Exercise prompt.
Leave the pictures out. Transcribe exactly every line from the start of the records through the one containing "[00:00:14.43 to 00:00:14.83]".

Extracted entries.

━━━

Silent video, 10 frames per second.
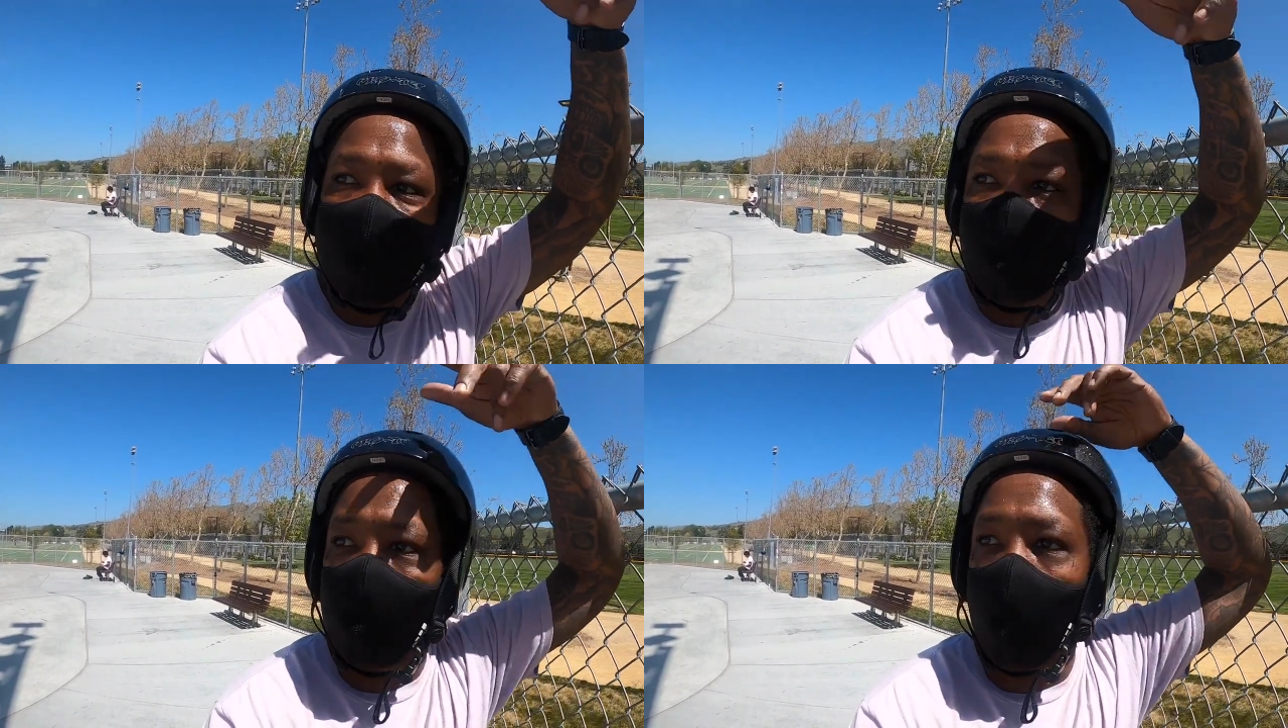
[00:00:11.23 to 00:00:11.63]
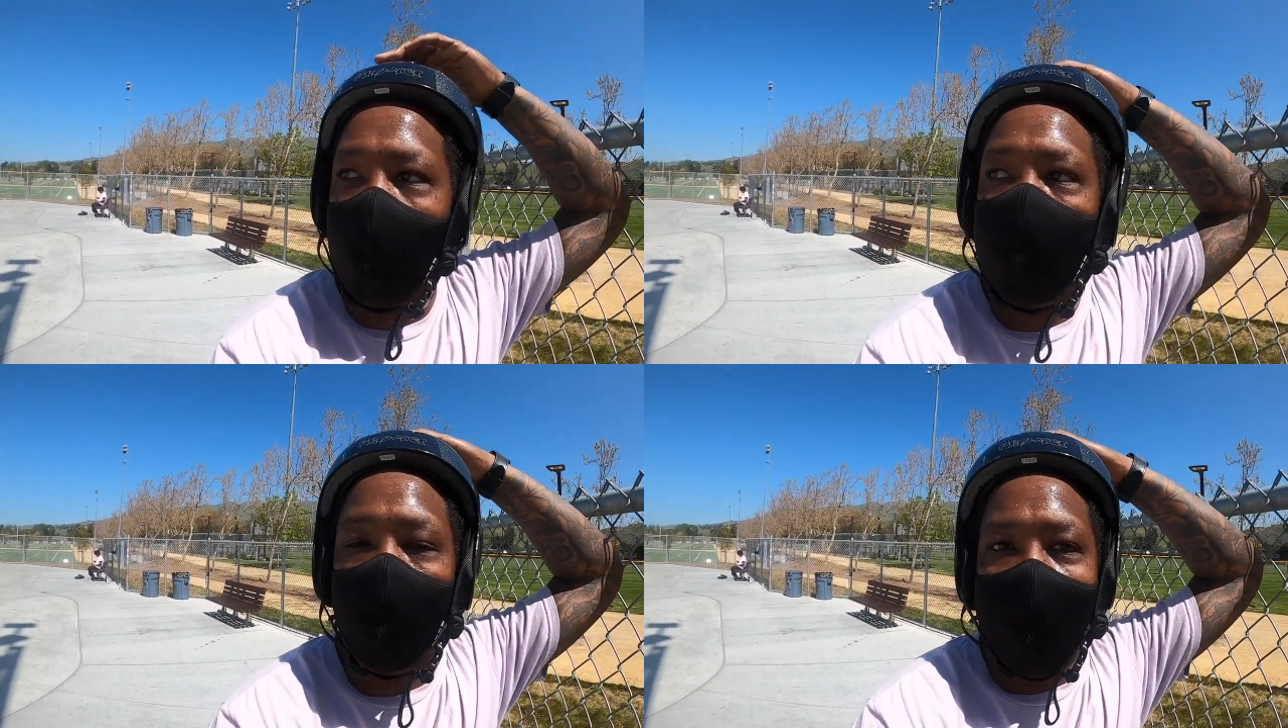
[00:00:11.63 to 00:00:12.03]
to get some more
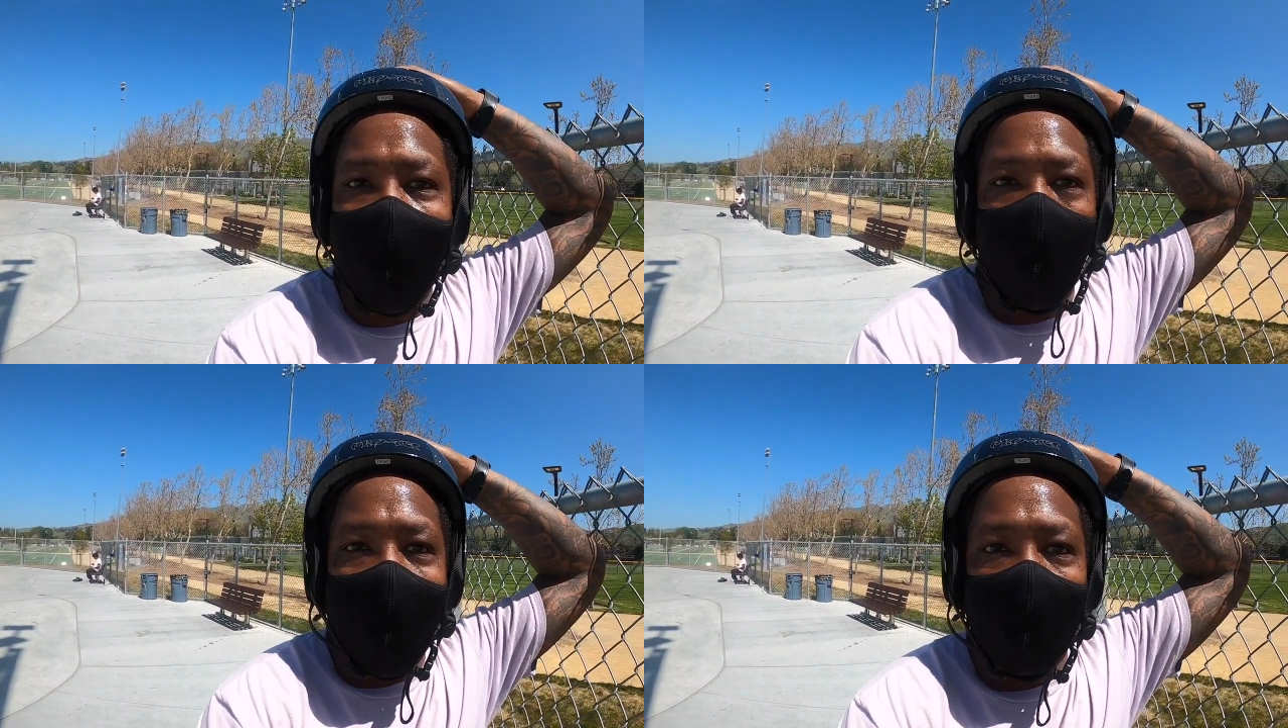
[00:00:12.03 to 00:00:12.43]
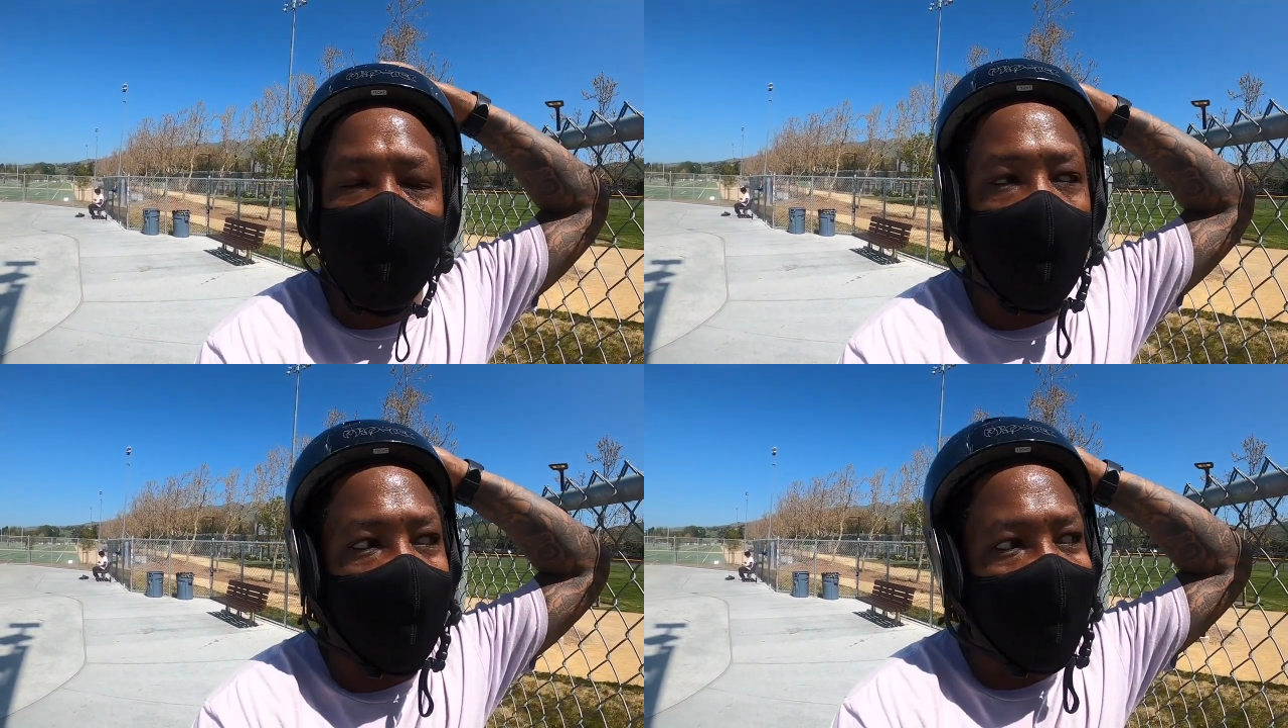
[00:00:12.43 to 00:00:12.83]
reps on the
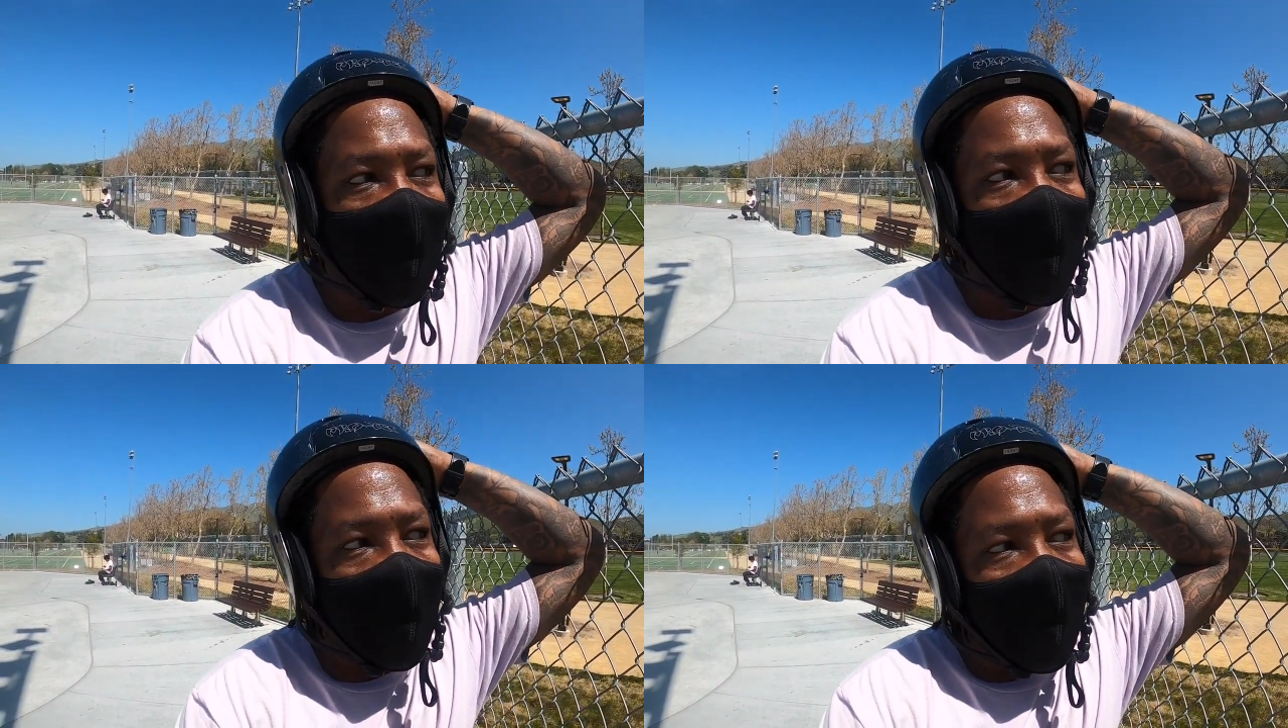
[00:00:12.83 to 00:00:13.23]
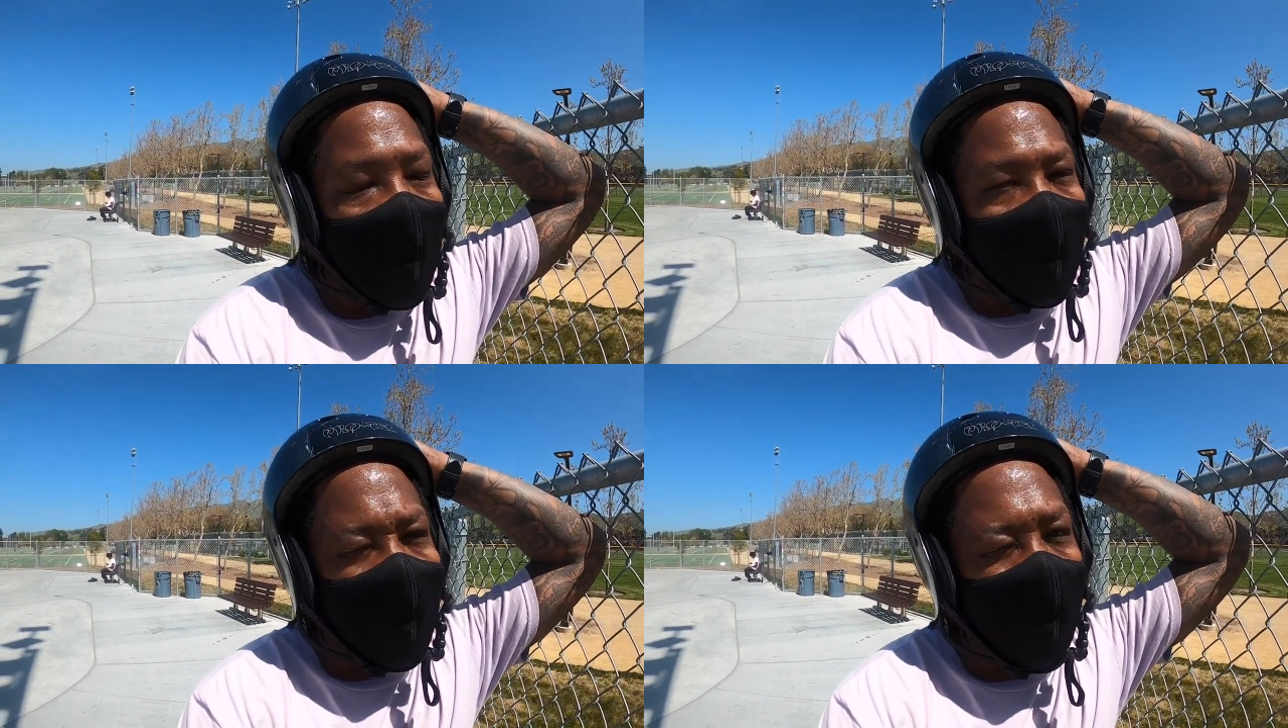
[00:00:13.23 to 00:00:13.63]
A-box,
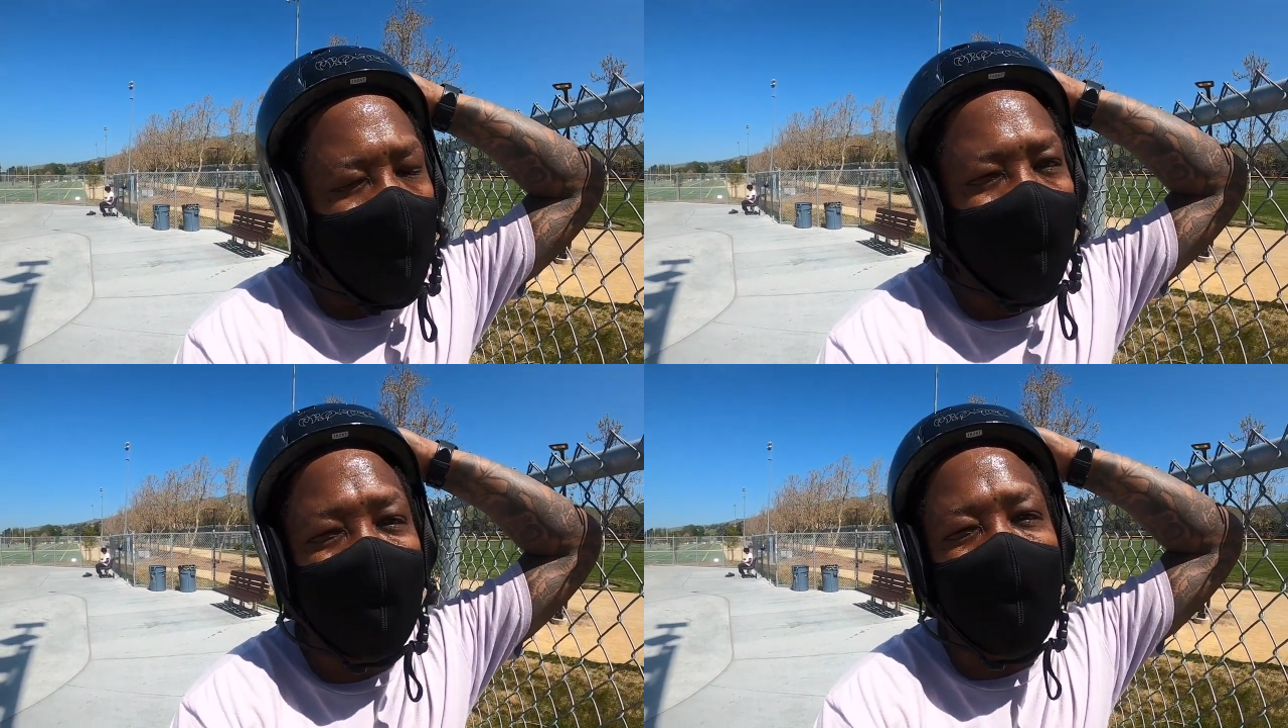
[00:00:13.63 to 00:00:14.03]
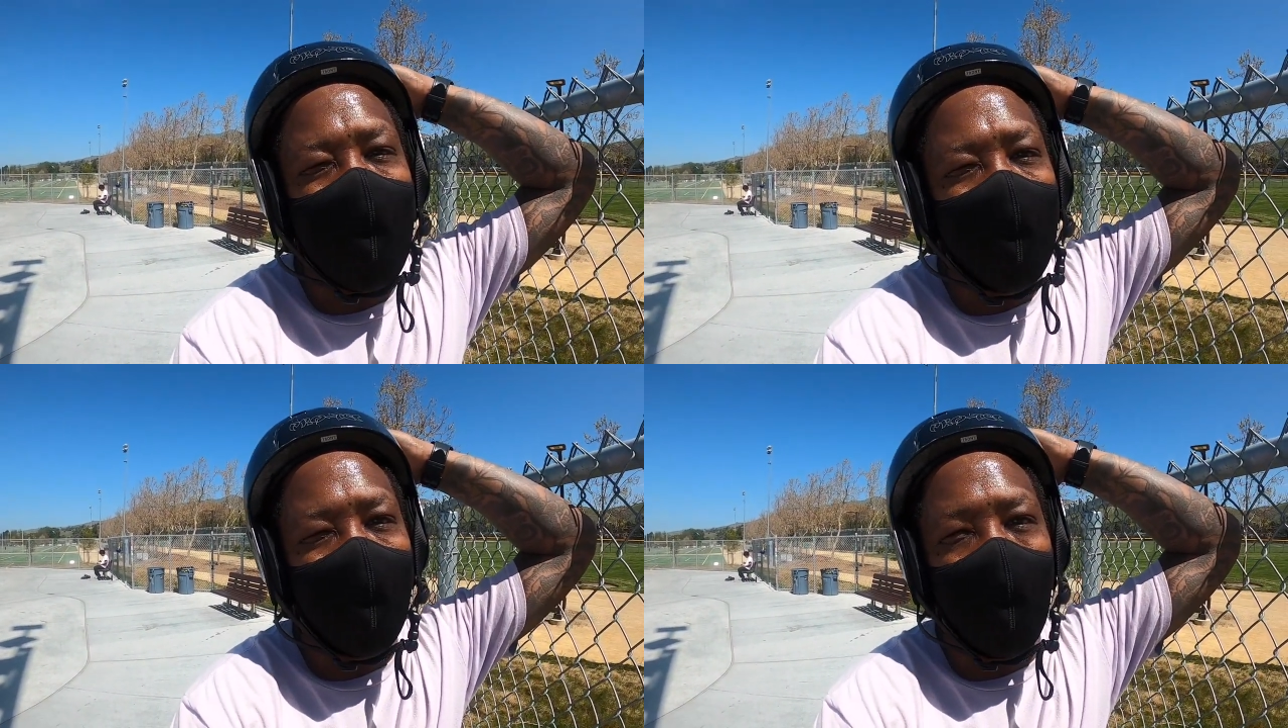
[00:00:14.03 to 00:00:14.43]
and it's the
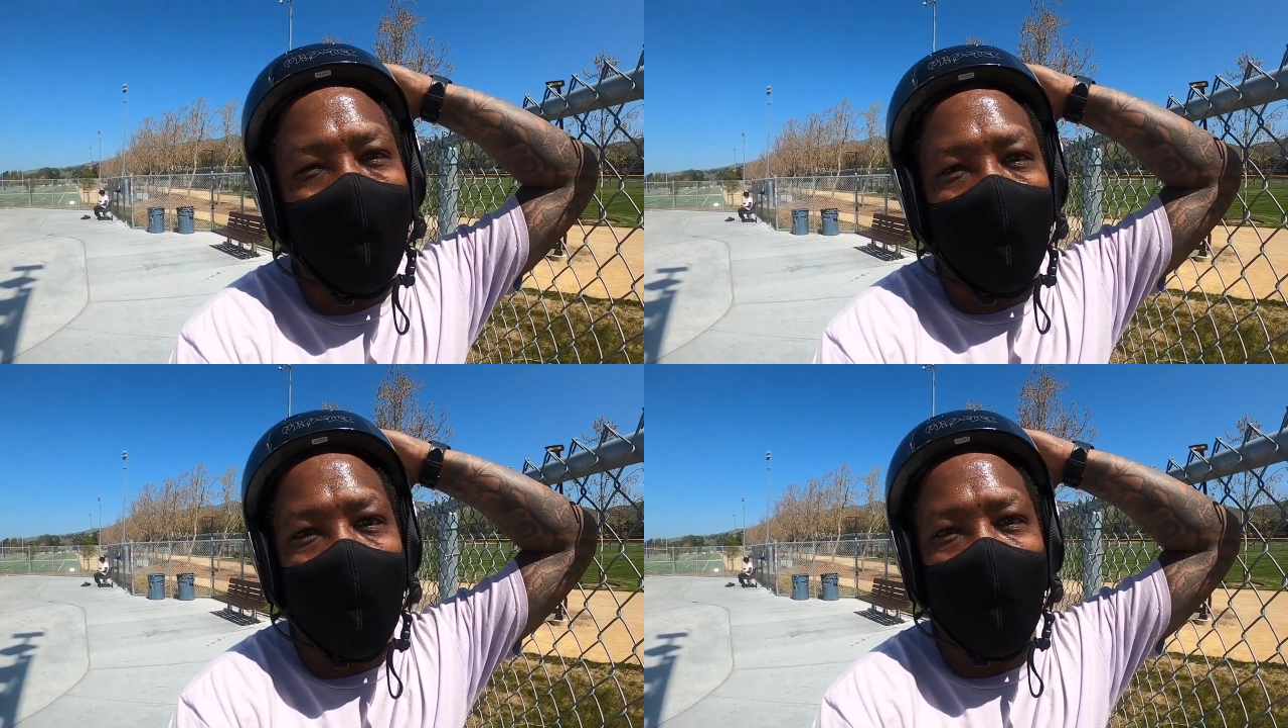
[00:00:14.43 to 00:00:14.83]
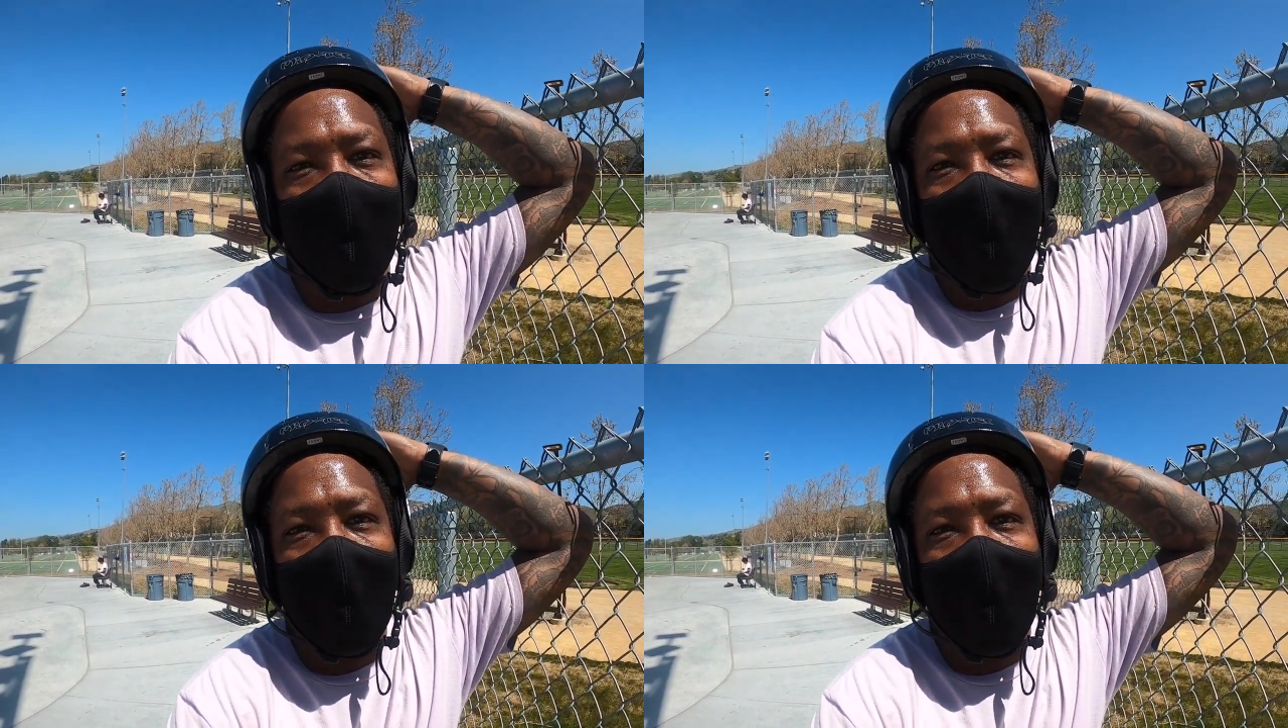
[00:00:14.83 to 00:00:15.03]
middle of the week.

━━━

Reply.
Silent video, 10 frames per second.
[00:00:11.23 to 00:00:11.63]
[00:00:11.63 to 00:00:12.03]
to get some more
[00:00:12.03 to 00:00:12.43]
[00:00:12.43 to 00:00:12.83]
reps on the
[00:00:12.83 to 00:00:13.23]
[00:00:13.23 to 00:00:13.63]
A-box,
[00:00:13.63 to 00:00:14.03]
[00:00:14.03 to 00:00:14.43]
and it's the
[00:00:14.43 to 00:00:14.83]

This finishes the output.